1\. Listen, a lot 2\. Understand other's perspectives. For this you need to
know exactly what they do and how protective they are of their turf 3\. Ask
pertinent questions not only to improve your knowledge but also to show your
are listening 4\. Be prepared to bide your time. Opportunities happen outside
of your control but they are coming eventually.

------
_shadi
Don't worry too much about what will people think or say about you.

Read more

Stop eating junk food

"you can only connect the dots backwards"

------
_ah
Travel. Then travel more.

I was very financially disciplined in my 20s, but I now wish I had saved a
little less and experienced more. Now that I have a family and obligations,
it's much harder to go explore.

------
Antoninus
Try not to let life interfere too much with your self-care habits but remember
its ok if it does.

Take time to read and write. (things that aren't code)

Be nicer to people and be there for your friends and family.

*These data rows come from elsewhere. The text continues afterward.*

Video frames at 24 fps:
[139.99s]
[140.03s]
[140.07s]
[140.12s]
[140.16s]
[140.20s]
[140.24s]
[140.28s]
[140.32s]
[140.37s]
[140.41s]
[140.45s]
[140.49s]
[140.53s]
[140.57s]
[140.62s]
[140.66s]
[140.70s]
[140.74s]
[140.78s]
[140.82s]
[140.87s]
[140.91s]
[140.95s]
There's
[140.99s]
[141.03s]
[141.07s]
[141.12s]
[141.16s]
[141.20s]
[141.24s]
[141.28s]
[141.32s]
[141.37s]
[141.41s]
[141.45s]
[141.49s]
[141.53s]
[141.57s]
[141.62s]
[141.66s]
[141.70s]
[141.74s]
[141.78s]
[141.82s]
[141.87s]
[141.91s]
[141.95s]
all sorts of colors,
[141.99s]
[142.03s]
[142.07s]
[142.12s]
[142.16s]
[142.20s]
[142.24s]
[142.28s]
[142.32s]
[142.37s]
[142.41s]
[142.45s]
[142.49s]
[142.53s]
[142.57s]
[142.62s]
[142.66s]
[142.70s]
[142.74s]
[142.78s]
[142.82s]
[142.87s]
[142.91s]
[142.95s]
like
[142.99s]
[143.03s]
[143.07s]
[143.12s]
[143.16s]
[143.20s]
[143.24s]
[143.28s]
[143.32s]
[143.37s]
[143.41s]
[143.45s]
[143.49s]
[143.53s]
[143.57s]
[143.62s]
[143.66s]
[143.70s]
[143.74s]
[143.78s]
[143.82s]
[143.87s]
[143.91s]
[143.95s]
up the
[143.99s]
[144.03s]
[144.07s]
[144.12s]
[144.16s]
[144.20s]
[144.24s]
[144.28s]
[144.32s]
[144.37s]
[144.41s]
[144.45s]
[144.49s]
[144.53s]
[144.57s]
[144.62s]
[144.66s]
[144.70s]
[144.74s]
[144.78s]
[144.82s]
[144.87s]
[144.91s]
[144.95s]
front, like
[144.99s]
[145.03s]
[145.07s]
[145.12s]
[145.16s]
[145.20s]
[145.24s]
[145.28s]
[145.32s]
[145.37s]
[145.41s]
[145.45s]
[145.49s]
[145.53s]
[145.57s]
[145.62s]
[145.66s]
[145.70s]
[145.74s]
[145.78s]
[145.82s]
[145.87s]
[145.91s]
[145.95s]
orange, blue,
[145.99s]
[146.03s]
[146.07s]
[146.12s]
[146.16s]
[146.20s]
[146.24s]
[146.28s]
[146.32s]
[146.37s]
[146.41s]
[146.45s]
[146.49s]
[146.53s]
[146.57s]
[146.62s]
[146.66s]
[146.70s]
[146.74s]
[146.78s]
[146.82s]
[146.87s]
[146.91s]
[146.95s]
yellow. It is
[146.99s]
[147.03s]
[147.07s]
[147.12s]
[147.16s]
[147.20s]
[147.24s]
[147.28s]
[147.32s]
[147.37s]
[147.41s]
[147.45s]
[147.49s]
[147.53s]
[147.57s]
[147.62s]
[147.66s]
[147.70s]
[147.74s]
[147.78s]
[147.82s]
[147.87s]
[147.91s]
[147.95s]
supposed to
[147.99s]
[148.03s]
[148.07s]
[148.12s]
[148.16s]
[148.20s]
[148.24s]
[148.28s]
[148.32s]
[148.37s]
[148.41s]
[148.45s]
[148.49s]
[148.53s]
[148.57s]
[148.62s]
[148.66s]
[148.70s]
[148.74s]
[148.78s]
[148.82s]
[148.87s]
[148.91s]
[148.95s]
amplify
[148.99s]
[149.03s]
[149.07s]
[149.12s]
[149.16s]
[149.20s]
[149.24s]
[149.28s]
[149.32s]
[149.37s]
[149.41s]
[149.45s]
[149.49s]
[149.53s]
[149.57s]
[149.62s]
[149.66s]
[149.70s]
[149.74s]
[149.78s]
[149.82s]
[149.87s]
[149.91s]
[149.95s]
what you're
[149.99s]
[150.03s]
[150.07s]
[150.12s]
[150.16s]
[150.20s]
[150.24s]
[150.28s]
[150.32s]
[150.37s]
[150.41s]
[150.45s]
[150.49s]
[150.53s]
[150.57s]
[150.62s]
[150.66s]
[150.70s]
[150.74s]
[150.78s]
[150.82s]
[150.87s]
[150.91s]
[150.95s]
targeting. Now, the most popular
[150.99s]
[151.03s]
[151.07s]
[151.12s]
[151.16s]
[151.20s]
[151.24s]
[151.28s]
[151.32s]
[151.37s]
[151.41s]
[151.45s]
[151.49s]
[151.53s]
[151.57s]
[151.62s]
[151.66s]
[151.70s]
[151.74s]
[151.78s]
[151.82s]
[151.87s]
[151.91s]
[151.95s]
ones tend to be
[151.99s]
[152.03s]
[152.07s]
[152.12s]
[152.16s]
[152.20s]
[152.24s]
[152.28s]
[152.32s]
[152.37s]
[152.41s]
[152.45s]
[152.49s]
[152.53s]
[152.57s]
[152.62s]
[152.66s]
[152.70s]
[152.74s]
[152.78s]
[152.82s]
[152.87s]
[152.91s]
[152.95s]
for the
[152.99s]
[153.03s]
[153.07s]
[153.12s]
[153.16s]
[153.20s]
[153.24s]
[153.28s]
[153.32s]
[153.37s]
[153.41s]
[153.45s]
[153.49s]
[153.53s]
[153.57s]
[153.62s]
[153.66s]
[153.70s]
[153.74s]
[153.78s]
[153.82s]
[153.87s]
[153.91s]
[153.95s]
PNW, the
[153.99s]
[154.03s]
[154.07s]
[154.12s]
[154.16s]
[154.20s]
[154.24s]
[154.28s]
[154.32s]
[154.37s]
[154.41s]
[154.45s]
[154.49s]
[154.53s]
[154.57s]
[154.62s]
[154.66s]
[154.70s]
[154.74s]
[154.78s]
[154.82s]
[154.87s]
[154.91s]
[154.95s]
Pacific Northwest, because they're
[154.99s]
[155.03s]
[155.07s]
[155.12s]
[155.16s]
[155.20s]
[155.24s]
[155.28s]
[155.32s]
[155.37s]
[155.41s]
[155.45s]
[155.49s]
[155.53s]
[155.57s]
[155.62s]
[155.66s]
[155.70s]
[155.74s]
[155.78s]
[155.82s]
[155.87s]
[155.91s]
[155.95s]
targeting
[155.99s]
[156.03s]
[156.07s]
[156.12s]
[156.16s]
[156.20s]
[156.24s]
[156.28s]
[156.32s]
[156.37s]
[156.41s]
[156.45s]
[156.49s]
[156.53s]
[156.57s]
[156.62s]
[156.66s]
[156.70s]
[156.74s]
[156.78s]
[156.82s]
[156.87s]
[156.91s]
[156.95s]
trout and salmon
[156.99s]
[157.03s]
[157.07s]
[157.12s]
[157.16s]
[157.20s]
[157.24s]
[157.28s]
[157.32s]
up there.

Business is about relationships, communication and serving others.

Smile.

------
KohgnaK
\- Document / archive everything \- Keep a diary \- If you have an idea, build
around it. A lot of startup started on "nothing"

------
tugberkk
\- not to pursue phd, just get a masters and get a grip on research. \- read
more and read about your work.

------
wimgz
Don't choose a job for the money.

Choose a problem you want to solve, and work on this on the long term.

------
tonyedgecombe
Don't trust people in suits.

------
itronitron
don't sit down in a chair at a hospital while your wife is pregnant

------
bachbach
Even elite University education in STEM is a terrible investment. All the
people boostering it are recipients of multiple selection filters or from
different age cohorts and really have no idea what the fuck they are talking
about.

When you do the math - it's terrible compared to almost any other alternative
- even minimum wage jobs.

This doesn't apply if you have a wealthy family and can be assured of a job
with dad's company or other connections - but for a blue collar kid university
is not a good route to fortune in the UK.

The level of effort required and the wages are simply not commensurate and
everybody who thinks so is delusional because they're not comparing and
contrasting the effort with other options. The stats are all skewed by
confounding factors like half your class will be going to work for Goldman
Sachs.

Modern universities are a way of manufacturing poor people with stunted
ambitions, not upward social mobility.